WHAT NEEDS TO BE DONE → With the images removed, write out each record exactly as given.

DATA EXTRACT →
**********
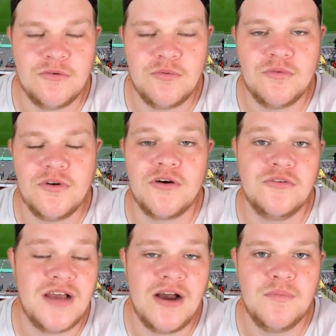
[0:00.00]
or not go
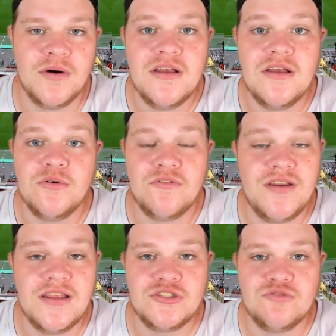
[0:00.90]
down, but would
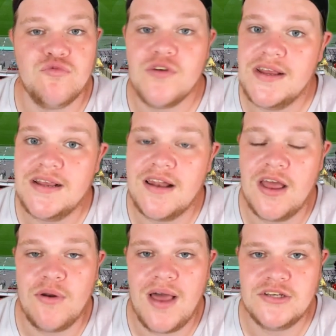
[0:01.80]
finish really
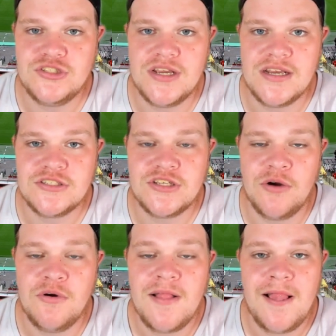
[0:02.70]
low last year, so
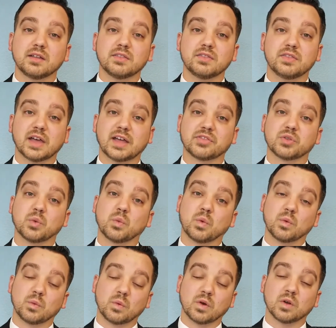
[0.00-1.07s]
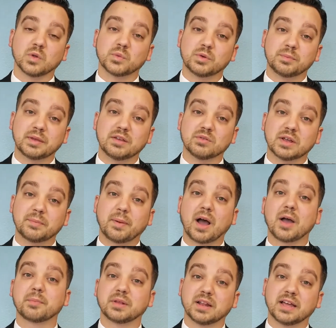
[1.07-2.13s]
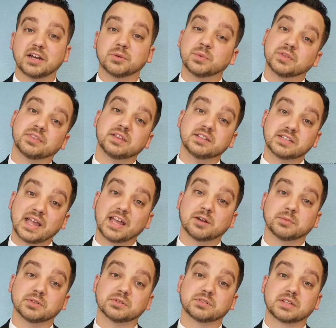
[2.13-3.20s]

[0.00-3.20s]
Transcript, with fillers: that the world would be repopulated with these animals.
**********
EXERCISE SOLUTION →
[0:00.00]
or not go
[0:00.90]
down, but would
[0:01.80]
finish really
[0:02.70]
low last year, so
[0.00-1.07s]
[1.07-2.13s]
[2.13-3.20s]

[0.00-3.20s]
Transcript, with fillers: that the world would be repopulated with these animals.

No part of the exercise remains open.